How oncology hospitals can address these challenges?
Dr. Berezin Medical Institute (Saint Petersburg, Russia) trying to maintain cancer treatment despite of COVID-19. Main actions based on reducing the chances of infection for both staff and patients:
● Epidemic-control points at the entrance
● Temperature measurement
● Thorough hand sanitizing
● Separation of patient flows
● Visitation restrictions
● Widespread use of medical masks
● Testing patients for COVID-19 before hospitalization
● Quarantine measures in all facilities
● Ongoing frequent cleaning with disinfectants
● Airing the rooms
● maintaining social distancing as much as possible during the day
● reducing the number of personnel in each particular room.
Surgery is critical, but hospital decided to stop elective surgical activities where it is possible, in radiation oncology, based on the recommendations of American and European oncological societies, standard radiotherapy was replaced by radiosurgical treatment and hypofractionation; chemotherapy has been maximally shifted into outpatient setting, which allows to reduce the total number and duration of visits to clinics and reduce the chances of infection.
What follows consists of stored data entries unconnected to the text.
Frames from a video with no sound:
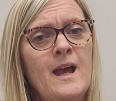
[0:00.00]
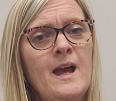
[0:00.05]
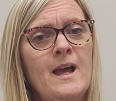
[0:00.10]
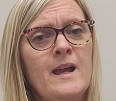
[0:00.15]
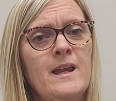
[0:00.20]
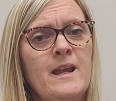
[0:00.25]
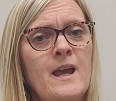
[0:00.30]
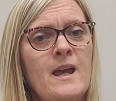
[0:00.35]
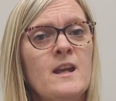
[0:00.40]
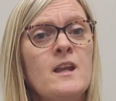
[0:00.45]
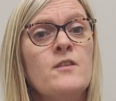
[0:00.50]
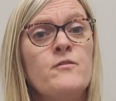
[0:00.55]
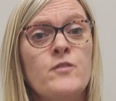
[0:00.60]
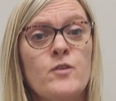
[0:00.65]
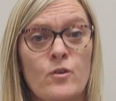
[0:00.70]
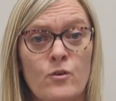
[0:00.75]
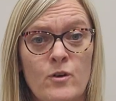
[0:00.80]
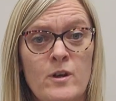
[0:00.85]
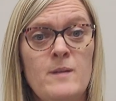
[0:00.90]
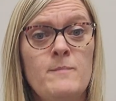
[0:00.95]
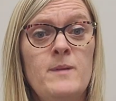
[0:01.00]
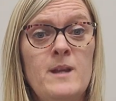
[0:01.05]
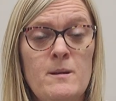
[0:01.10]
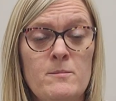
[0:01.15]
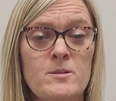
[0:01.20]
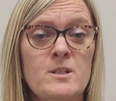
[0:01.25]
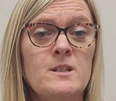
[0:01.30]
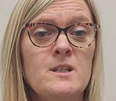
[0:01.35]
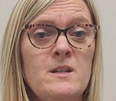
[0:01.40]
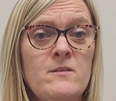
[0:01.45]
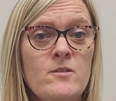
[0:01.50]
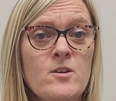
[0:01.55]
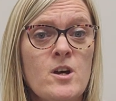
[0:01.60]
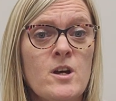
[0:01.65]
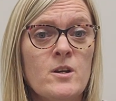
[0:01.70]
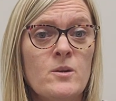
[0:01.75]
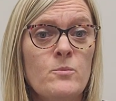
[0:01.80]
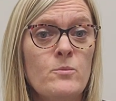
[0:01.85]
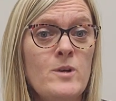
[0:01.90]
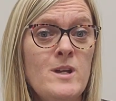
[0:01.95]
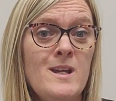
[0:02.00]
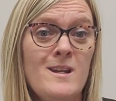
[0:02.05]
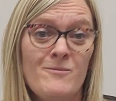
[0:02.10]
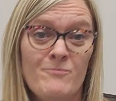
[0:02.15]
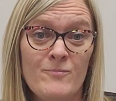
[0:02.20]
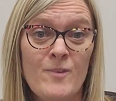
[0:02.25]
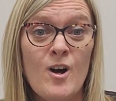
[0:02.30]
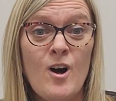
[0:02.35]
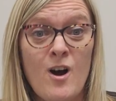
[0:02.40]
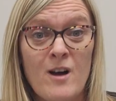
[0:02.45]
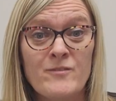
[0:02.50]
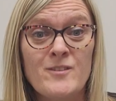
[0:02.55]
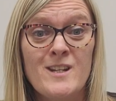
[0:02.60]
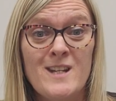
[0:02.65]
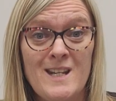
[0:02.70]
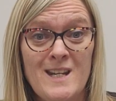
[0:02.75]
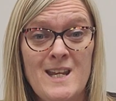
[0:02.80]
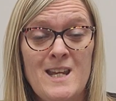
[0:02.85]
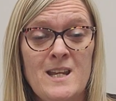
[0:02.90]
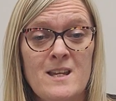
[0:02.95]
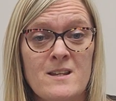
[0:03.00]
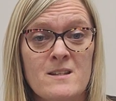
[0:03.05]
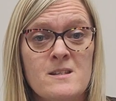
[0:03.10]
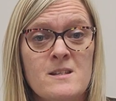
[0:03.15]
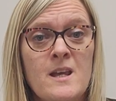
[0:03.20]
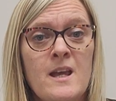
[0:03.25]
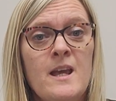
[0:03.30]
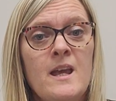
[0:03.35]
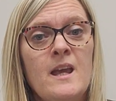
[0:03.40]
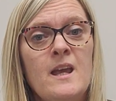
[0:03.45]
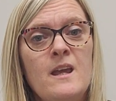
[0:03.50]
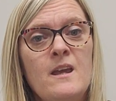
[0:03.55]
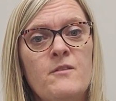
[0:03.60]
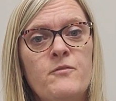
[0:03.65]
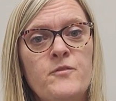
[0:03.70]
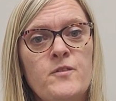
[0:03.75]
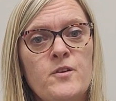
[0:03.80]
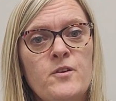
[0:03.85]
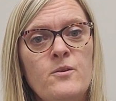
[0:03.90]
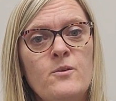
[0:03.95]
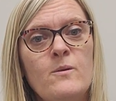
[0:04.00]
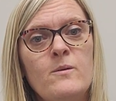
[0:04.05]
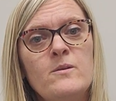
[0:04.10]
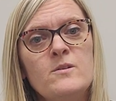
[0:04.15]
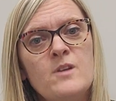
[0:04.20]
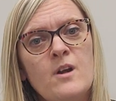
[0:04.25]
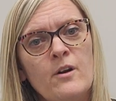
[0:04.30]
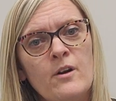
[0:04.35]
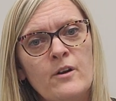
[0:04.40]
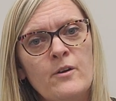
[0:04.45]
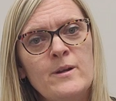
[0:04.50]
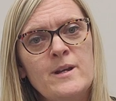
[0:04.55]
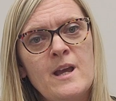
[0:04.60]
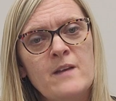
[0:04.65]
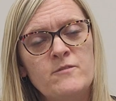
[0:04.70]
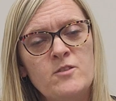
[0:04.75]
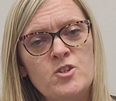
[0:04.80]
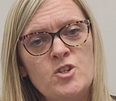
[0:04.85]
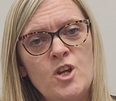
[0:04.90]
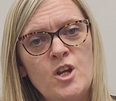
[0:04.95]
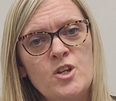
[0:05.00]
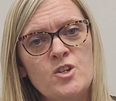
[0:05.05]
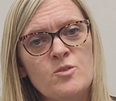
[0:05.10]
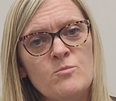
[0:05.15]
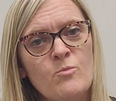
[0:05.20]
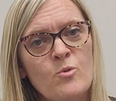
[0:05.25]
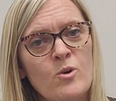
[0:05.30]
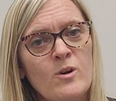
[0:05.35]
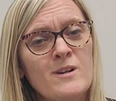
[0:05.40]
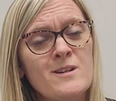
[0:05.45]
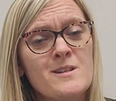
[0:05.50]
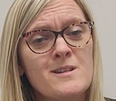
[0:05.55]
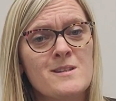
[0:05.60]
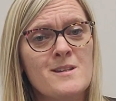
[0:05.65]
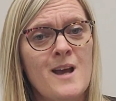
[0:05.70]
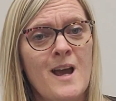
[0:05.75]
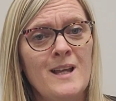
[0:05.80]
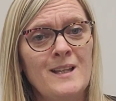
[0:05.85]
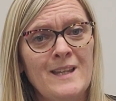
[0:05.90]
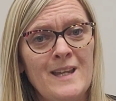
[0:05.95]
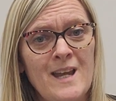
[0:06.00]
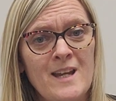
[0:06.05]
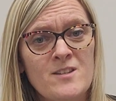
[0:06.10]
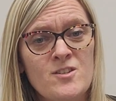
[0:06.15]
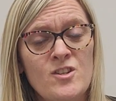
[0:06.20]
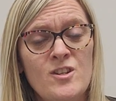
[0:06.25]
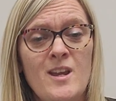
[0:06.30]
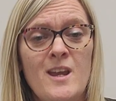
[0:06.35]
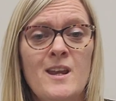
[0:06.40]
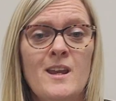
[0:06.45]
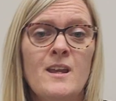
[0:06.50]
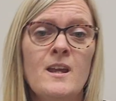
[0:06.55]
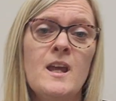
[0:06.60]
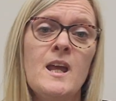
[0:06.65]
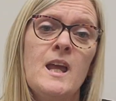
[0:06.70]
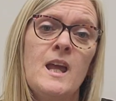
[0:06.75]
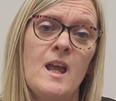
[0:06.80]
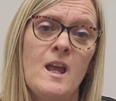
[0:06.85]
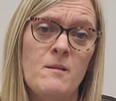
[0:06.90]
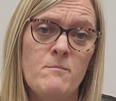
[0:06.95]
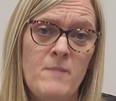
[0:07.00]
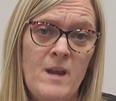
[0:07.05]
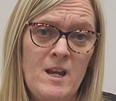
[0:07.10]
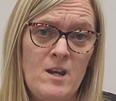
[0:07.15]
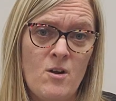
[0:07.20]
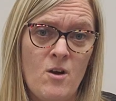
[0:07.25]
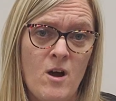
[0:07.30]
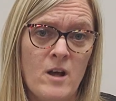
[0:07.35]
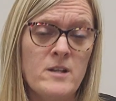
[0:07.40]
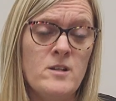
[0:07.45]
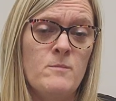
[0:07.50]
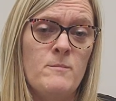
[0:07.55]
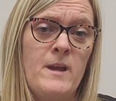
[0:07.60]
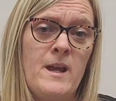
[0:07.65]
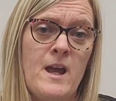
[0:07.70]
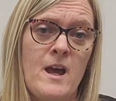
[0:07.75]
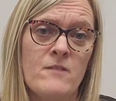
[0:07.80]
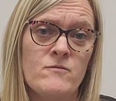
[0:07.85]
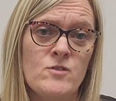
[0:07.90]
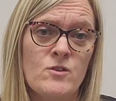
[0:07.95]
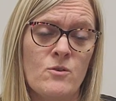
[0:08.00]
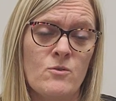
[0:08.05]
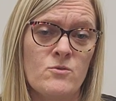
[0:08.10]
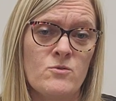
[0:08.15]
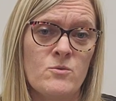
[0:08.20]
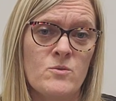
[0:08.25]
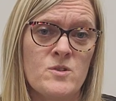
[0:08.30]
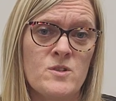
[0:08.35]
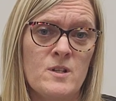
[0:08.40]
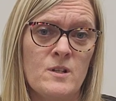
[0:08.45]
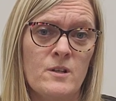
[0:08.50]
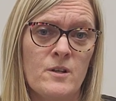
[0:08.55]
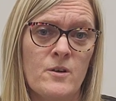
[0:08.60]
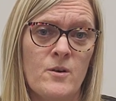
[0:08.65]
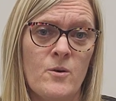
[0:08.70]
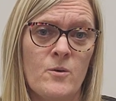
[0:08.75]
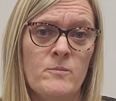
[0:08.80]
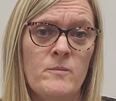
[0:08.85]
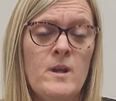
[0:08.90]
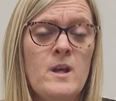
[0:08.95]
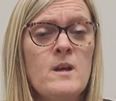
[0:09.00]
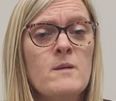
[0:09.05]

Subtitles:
Again, if you're going to be able to leave it on a week, often it is. If you are going to have to change it more because it's highly exudating, it may not, and you may have to go to a silicone.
Proton therapy center is fully operational - in outpatient setting continue to treat 75+ people daily, 60% of which are children. About 20 children are treated daily under anesthesia. In addition, to help the city healthcare system, MIBS opened an outpatient triage center for COVID-19 positive or suspected patients with pneumonia.
This idea allows to:
● Relieve the emergency rooms of hospitals
● Reduce downtime of the ambulances.
The main thing is not to occupy hospital bed with non-severe patients, freeing the beds for the more needy (return home about 30-50% of the patients presented to clinics, when pneumonia is not confirmed or occurs in a mild form that does not require hospitalization).
Every day around the clock, center receive more than 100 ambulances.
The triage outpatient center is more than just computed tomography. Each patient is examined by physician, oxygen saturation (SpO2) is measured, the presence and severity of respiratory failure is assessed, and then a low dose chest CT is performed.
The decision on hospitalization is made by the doctor based on the whole picture. Then the patient is sent to a COVID-hospital by the same ambulance. In case of critical patients, center is equipped according to the Advanced life support protocol with oxygen, defibrillator, ALS pack, crash-cart.
To protect personnel, the interior is divided into zones (red, yellow and green zones), a sanitary lock where doctors and nurses put on and take off personal protective equipment (PPE) is set up. In the undressing zone, everyone shall pass through a shower in order to reduce virus contamination.
From the publications and videos from Chinese hospitals, we saw that they work in PPE for 12-24 hours. It is very hard physically and in Saint Petersburg staff works in the red zone in shifts of 6 hours. But despite the current situation and hospital participation in the fight against the pandemic, Medical oncology and Radiation oncology is the high priority for cancer patients and it shouldn’t be stopped.